> Task brief: Go through the entries below and copy every line that holds the word "video".

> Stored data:

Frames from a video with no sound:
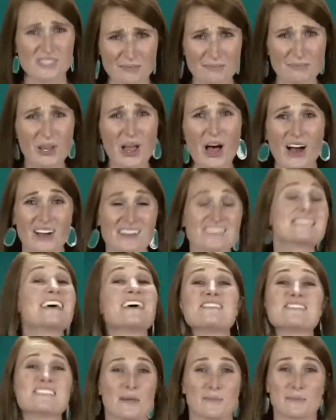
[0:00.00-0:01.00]
and blogs at
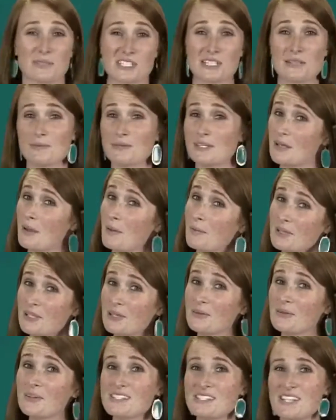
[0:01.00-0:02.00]

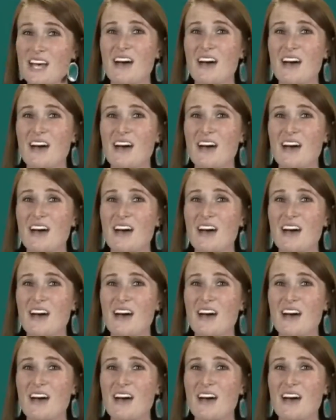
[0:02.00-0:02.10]
www.fastpitch.tv.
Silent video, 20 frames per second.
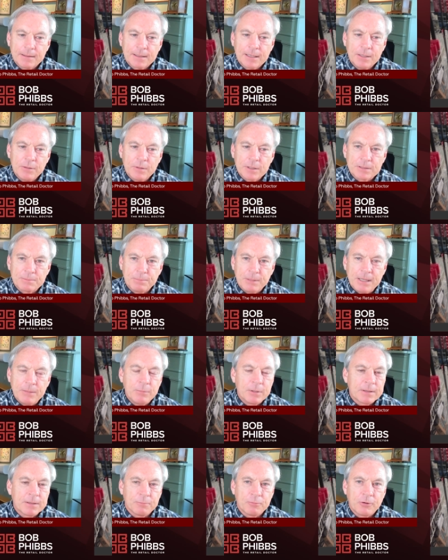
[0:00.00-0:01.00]
Can you explain
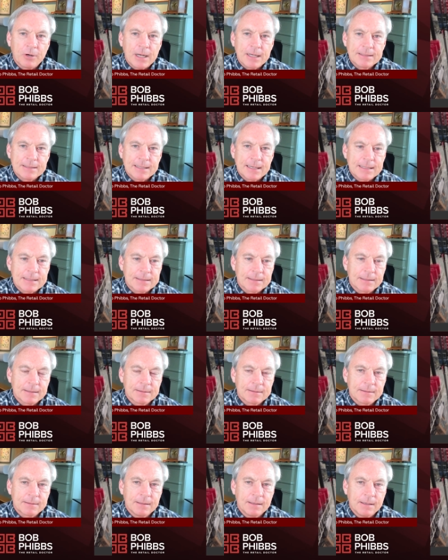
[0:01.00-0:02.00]
what the process
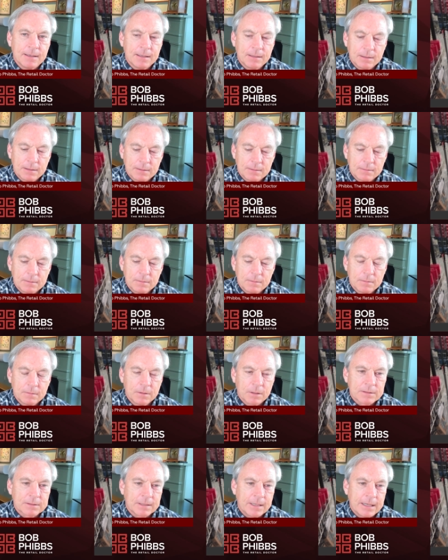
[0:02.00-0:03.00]
uh,
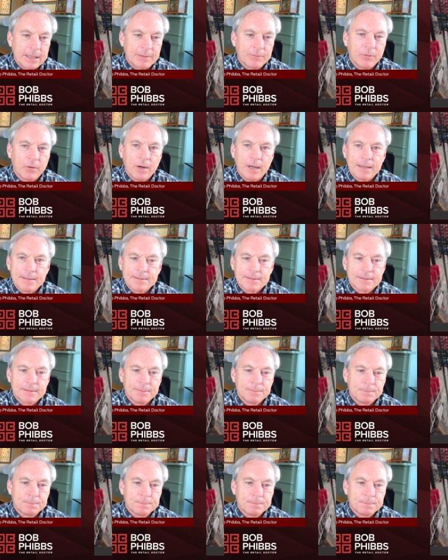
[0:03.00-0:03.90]
looks like for us?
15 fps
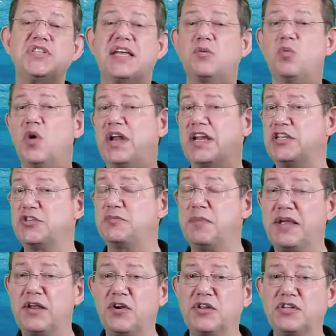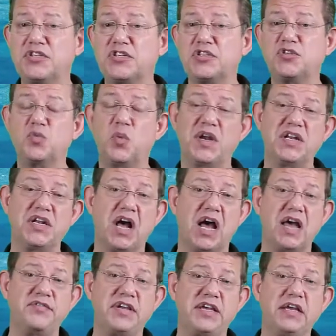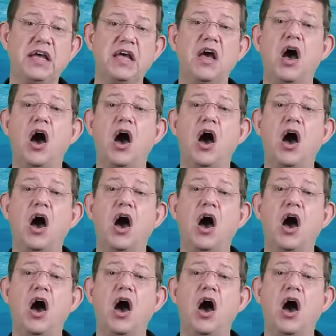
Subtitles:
that one experiences when diving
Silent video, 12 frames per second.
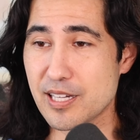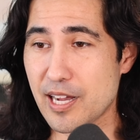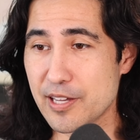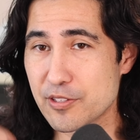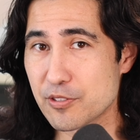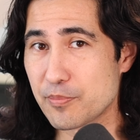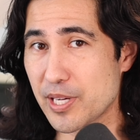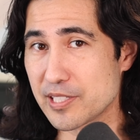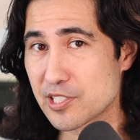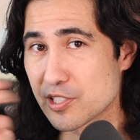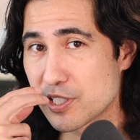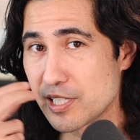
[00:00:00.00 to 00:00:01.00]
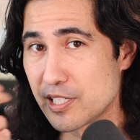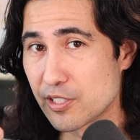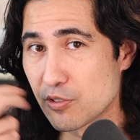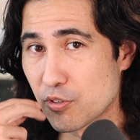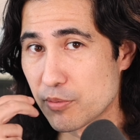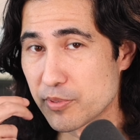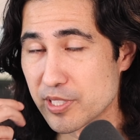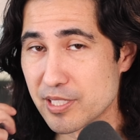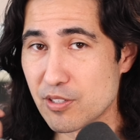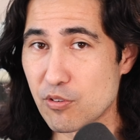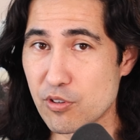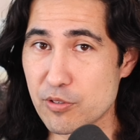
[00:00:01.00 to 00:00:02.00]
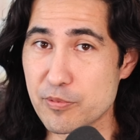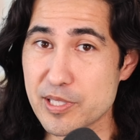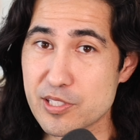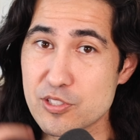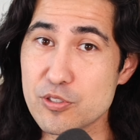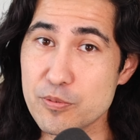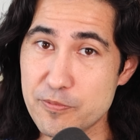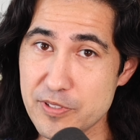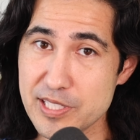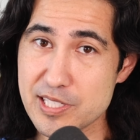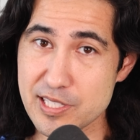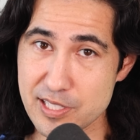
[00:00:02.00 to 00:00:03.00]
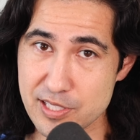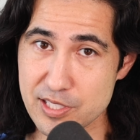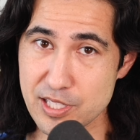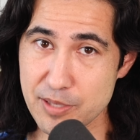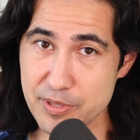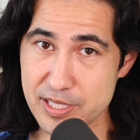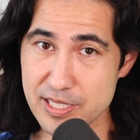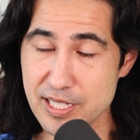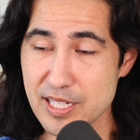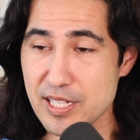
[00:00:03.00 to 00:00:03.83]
either by just eating normally or with tube feeds into the stomach.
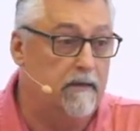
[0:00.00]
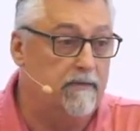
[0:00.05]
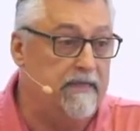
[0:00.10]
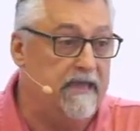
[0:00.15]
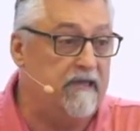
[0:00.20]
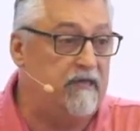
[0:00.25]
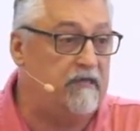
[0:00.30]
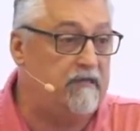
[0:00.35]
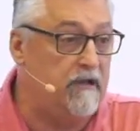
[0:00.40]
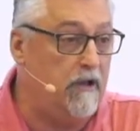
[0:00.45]

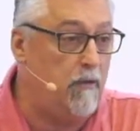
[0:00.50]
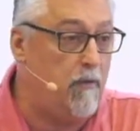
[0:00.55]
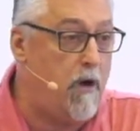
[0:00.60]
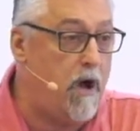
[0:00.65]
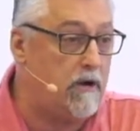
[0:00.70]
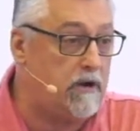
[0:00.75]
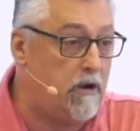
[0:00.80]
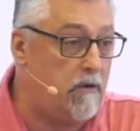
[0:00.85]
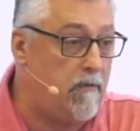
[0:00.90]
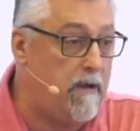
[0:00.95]
They still
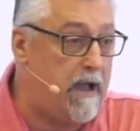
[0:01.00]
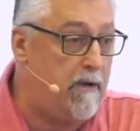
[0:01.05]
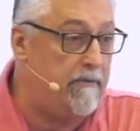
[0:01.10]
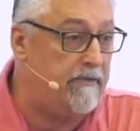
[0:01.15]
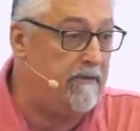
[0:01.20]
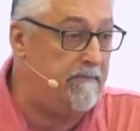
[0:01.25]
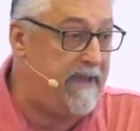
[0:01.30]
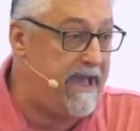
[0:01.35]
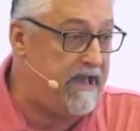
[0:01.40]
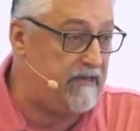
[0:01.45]
walk around
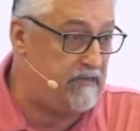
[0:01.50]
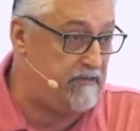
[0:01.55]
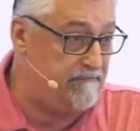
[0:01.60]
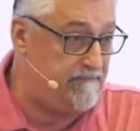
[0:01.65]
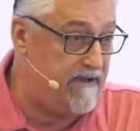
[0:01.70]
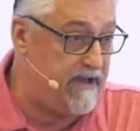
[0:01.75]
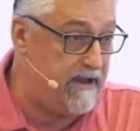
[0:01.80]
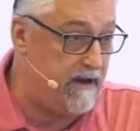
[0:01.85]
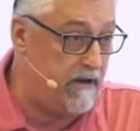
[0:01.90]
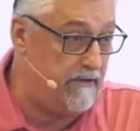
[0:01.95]
with a
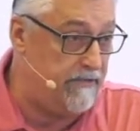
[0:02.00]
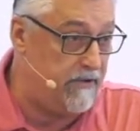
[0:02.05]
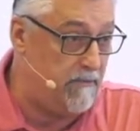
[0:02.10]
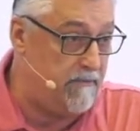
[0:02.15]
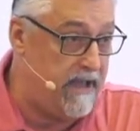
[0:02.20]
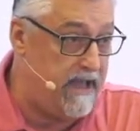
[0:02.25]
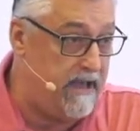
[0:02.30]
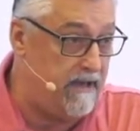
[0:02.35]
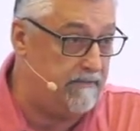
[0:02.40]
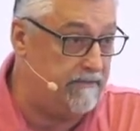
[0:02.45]
pacifier in their
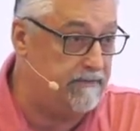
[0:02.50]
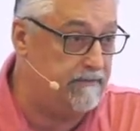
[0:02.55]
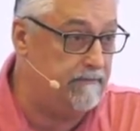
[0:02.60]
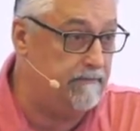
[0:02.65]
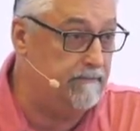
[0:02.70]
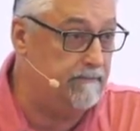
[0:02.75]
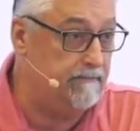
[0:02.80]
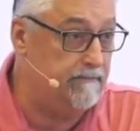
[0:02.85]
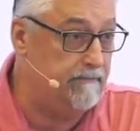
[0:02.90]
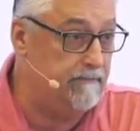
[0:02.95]
mouth.
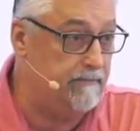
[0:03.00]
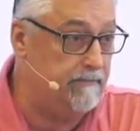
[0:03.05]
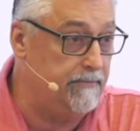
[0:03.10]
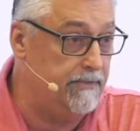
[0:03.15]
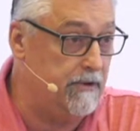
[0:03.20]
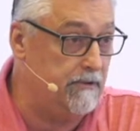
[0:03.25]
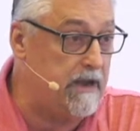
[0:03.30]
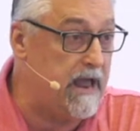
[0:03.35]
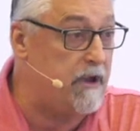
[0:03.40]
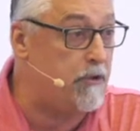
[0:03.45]

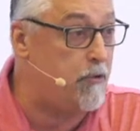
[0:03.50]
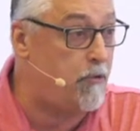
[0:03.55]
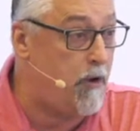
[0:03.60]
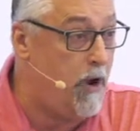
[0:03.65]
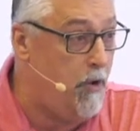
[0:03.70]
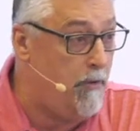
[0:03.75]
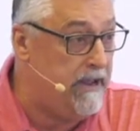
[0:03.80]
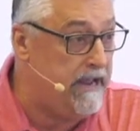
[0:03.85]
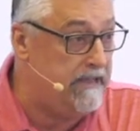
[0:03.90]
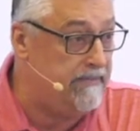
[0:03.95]
They're not
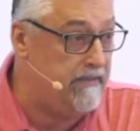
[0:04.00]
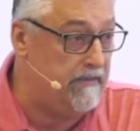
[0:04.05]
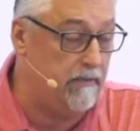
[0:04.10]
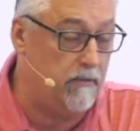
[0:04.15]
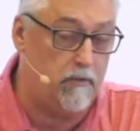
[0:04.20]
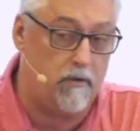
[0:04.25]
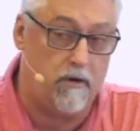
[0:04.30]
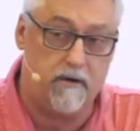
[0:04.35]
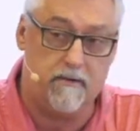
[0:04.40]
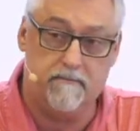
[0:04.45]
growing in the
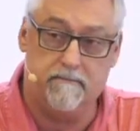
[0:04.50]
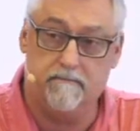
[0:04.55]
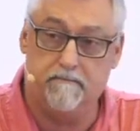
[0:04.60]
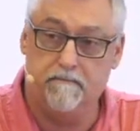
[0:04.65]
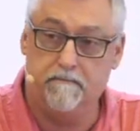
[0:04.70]
Lord.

> Written answer:
Frames from a video with no sound:
Silent video, 20 frames per second.
Silent video, 12 frames per second.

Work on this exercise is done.